> _Work task_:
After finding "[0:03.60-0:04.50]" in the data, write out its line and all following lines without change, up to and including the last one. Leave out pictures.

(Collected data)
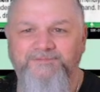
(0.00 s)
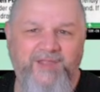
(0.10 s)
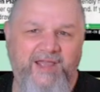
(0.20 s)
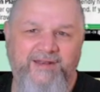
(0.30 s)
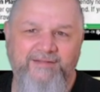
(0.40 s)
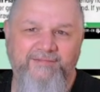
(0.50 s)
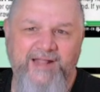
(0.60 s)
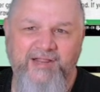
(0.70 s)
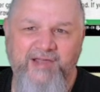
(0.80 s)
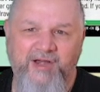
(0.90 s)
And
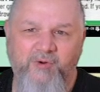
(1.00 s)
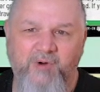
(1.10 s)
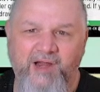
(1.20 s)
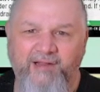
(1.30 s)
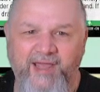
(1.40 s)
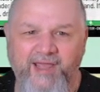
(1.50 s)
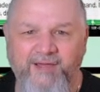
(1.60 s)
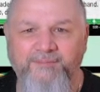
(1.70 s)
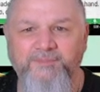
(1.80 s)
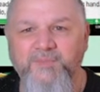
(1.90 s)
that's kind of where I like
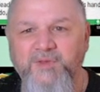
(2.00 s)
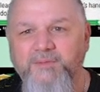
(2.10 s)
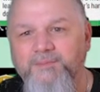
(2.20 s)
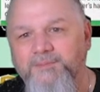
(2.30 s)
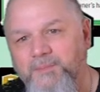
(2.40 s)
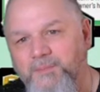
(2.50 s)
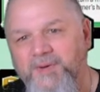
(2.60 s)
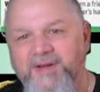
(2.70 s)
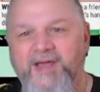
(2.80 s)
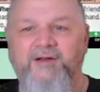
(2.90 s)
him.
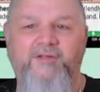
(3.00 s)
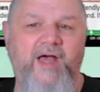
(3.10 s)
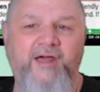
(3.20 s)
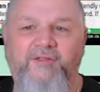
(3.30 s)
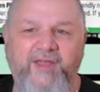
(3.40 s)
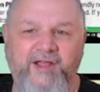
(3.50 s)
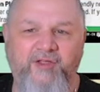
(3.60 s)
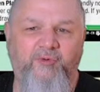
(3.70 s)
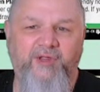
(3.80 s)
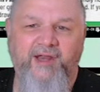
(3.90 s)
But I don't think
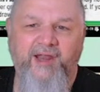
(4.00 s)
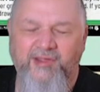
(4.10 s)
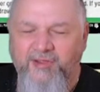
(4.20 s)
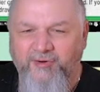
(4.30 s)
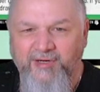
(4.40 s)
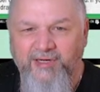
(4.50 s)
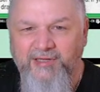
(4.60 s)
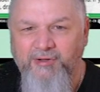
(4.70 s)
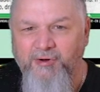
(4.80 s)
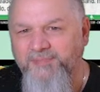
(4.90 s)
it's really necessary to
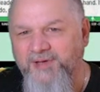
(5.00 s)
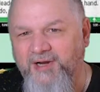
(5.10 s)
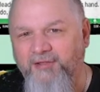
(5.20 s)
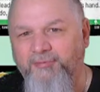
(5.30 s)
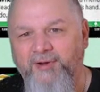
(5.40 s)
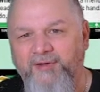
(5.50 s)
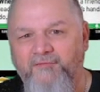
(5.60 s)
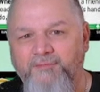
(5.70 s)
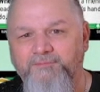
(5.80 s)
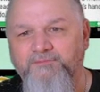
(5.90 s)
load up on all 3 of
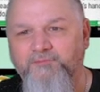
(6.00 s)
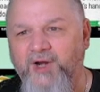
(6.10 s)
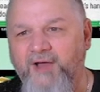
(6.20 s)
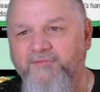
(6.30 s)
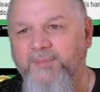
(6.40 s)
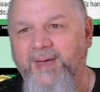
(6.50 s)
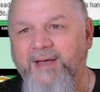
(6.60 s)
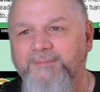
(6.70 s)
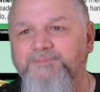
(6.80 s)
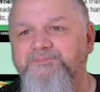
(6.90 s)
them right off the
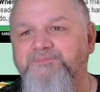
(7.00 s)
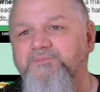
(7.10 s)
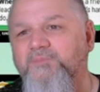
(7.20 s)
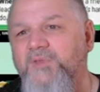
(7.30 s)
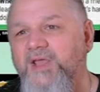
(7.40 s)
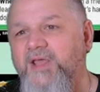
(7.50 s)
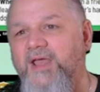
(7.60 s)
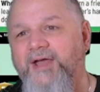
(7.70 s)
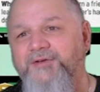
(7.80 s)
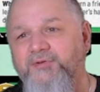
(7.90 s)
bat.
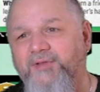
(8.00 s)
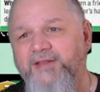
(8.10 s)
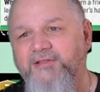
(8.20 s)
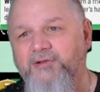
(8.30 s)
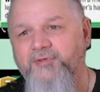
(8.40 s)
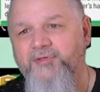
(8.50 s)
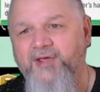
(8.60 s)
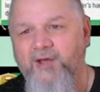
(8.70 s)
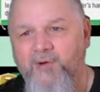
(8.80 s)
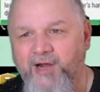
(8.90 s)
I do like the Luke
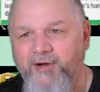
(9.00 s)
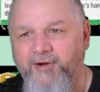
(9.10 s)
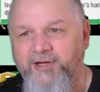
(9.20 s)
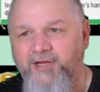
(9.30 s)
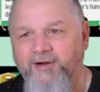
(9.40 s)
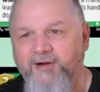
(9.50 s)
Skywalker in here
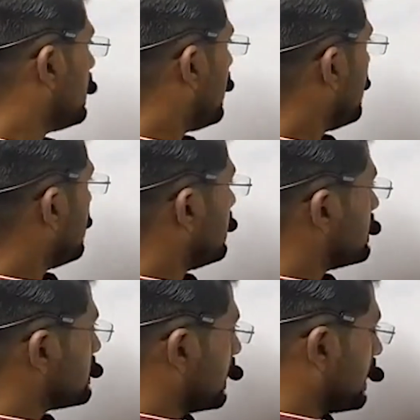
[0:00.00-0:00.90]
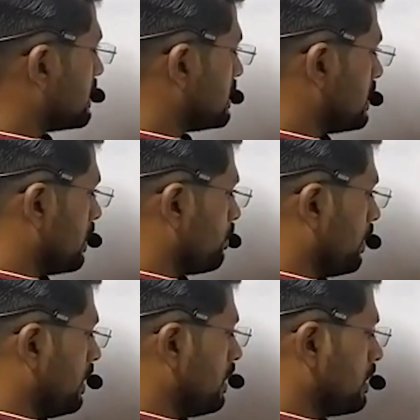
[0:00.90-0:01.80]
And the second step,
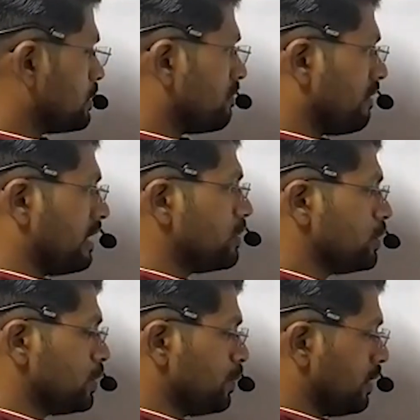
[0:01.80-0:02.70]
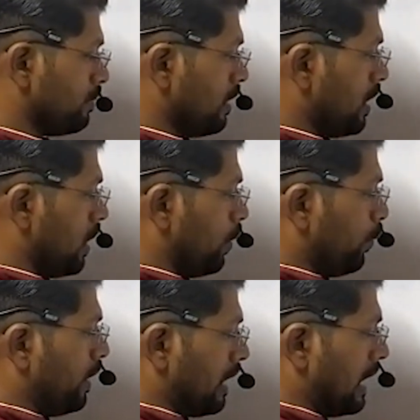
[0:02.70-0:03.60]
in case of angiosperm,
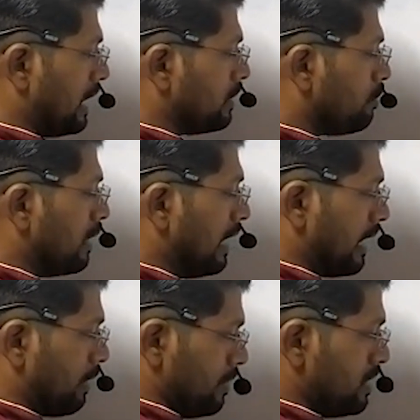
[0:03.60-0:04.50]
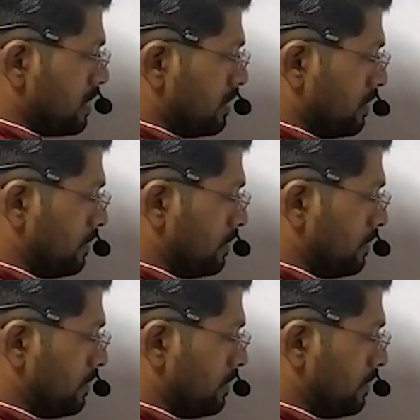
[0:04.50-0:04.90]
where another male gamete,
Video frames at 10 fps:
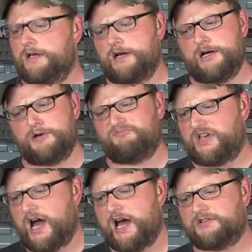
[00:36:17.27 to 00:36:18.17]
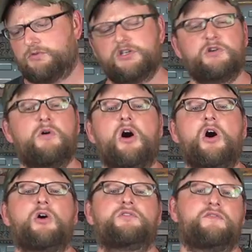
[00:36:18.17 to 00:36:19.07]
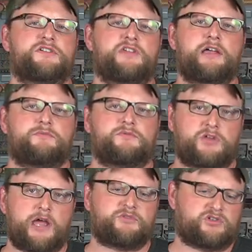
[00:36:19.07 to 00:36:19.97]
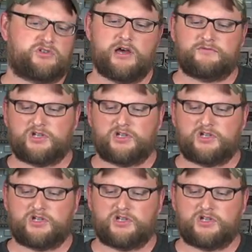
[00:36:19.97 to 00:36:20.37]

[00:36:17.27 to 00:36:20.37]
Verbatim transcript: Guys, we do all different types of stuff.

> _Output_:
[0:03.60-0:04.50]
[0:04.50-0:04.90]
where another male gamete,
Video frames at 10 fps:
[00:36:17.27 to 00:36:18.17]
[00:36:18.17 to 00:36:19.07]
[00:36:19.07 to 00:36:19.97]
[00:36:19.97 to 00:36:20.37]

[00:36:17.27 to 00:36:20.37]
Verbatim transcript: Guys, we do all different types of stuff.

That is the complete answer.